• [MATERIAL PROVIDED]
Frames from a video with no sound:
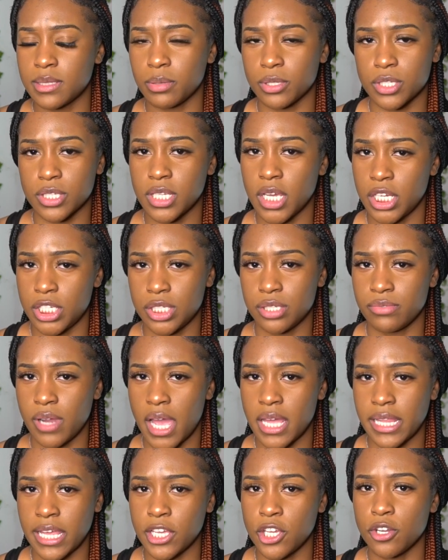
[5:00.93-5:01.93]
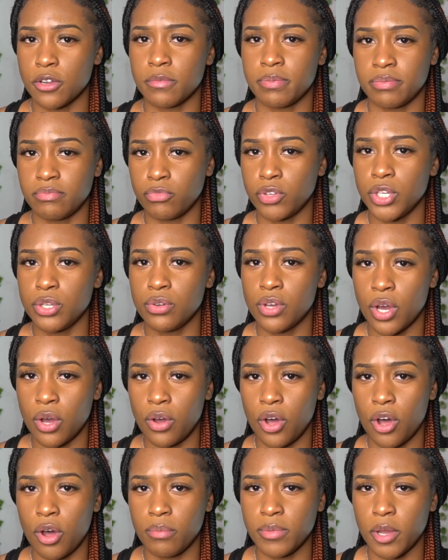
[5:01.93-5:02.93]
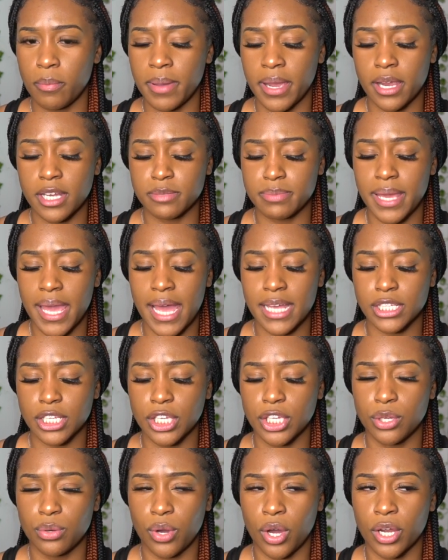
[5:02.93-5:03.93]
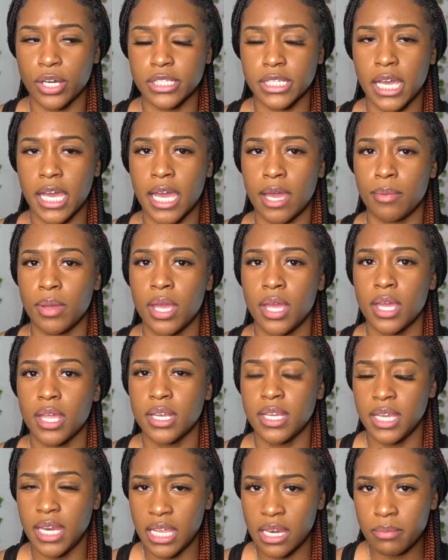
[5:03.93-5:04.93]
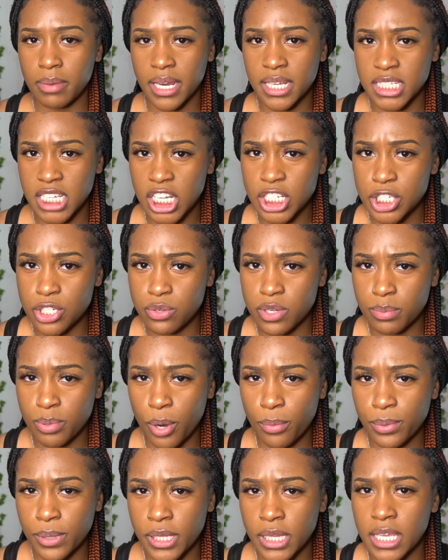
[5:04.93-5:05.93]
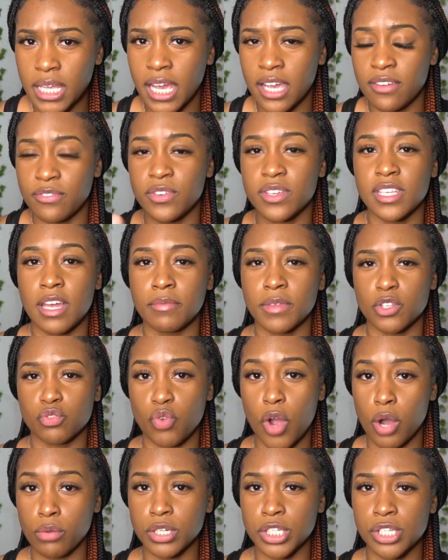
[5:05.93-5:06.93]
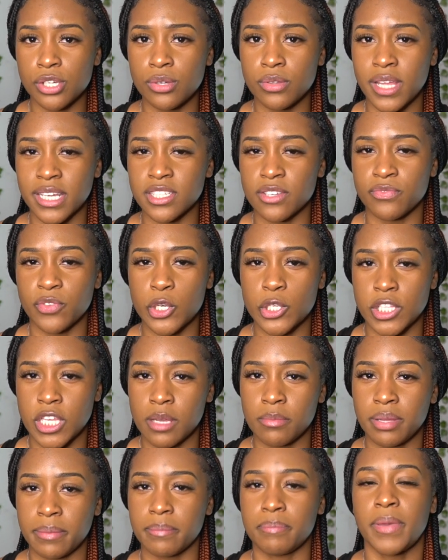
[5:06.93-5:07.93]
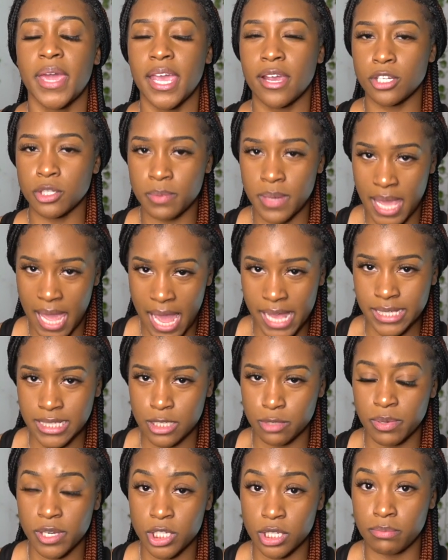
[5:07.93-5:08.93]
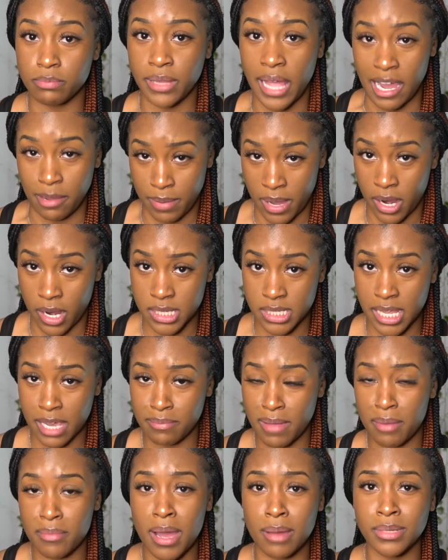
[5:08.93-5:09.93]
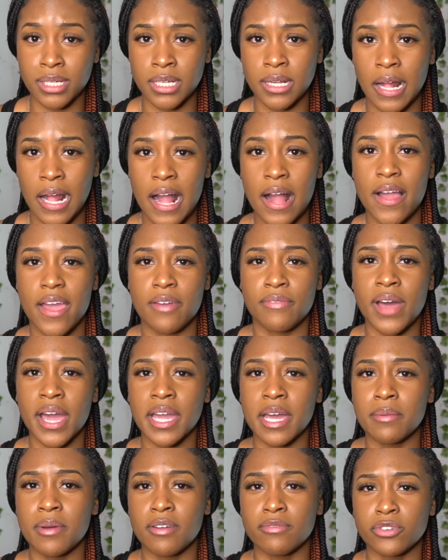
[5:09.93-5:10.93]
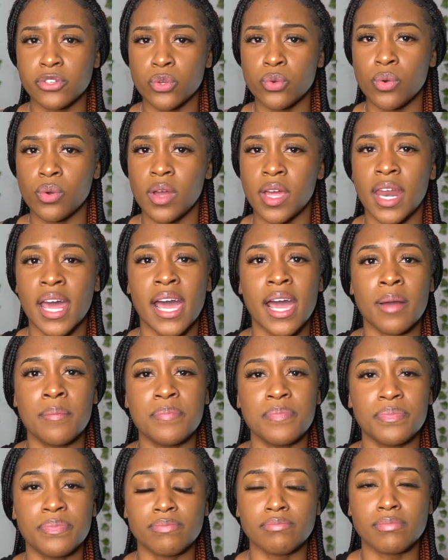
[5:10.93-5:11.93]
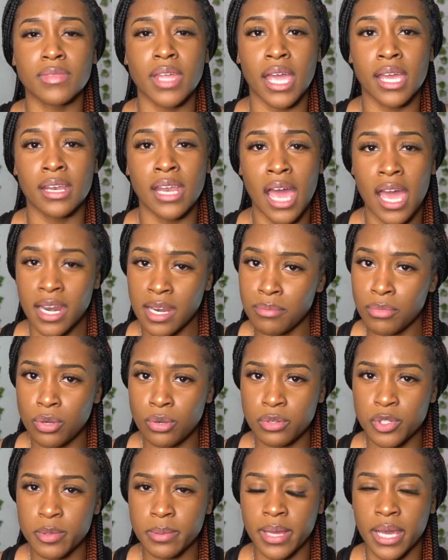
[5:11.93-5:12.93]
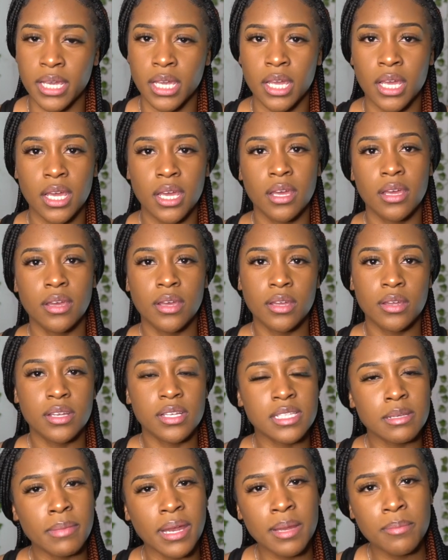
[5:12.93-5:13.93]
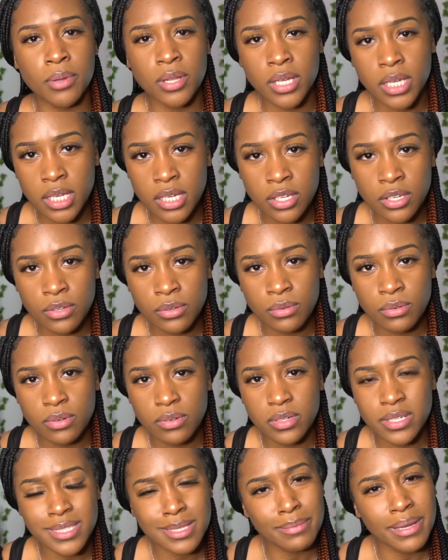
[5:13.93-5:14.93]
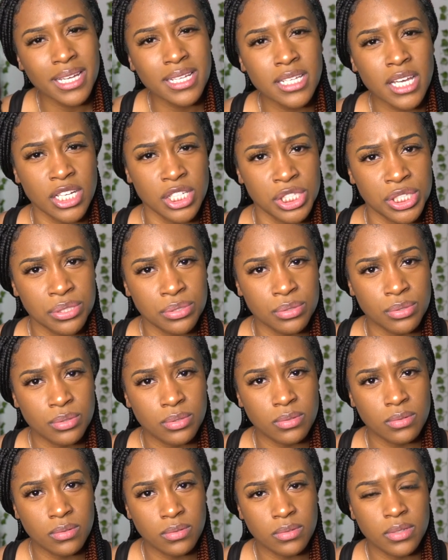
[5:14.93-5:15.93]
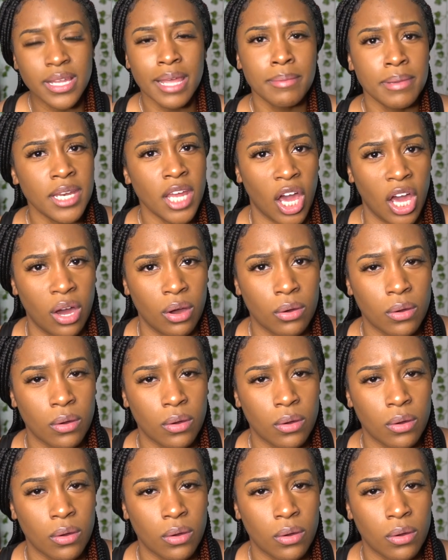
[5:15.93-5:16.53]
supposed to touch you, right? Like, when you go home, your parents be asking you all the time, did anybody touch you inappropriately? Like, if something's wrong with you, that's the first thing parents be asking, especially black parents. Like, my mama, if I come home from school and I'm, like, not in the mood, she'll be like, is somebody bullying you? Did somebody touch you? Let me know.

• [YOUR OBJECTIVE] Output all the data above verbatim, leaving out images.

• [RESULT]
Frames from a video with no sound:
[5:00.93-5:01.93]
[5:01.93-5:02.93]
[5:02.93-5:03.93]
[5:03.93-5:04.93]
[5:04.93-5:05.93]
[5:05.93-5:06.93]
[5:06.93-5:07.93]
[5:07.93-5:08.93]
[5:08.93-5:09.93]
[5:09.93-5:10.93]
[5:10.93-5:11.93]
[5:11.93-5:12.93]
[5:12.93-5:13.93]
[5:13.93-5:14.93]
[5:14.93-5:15.93]
[5:15.93-5:16.53]
supposed to touch you, right? Like, when you go home, your parents be asking you all the time, did anybody touch you inappropriately? Like, if something's wrong with you, that's the first thing parents be asking, especially black parents. Like, my mama, if I come home from school and I'm, like, not in the mood, she'll be like, is somebody bullying you? Did somebody touch you? Let me know.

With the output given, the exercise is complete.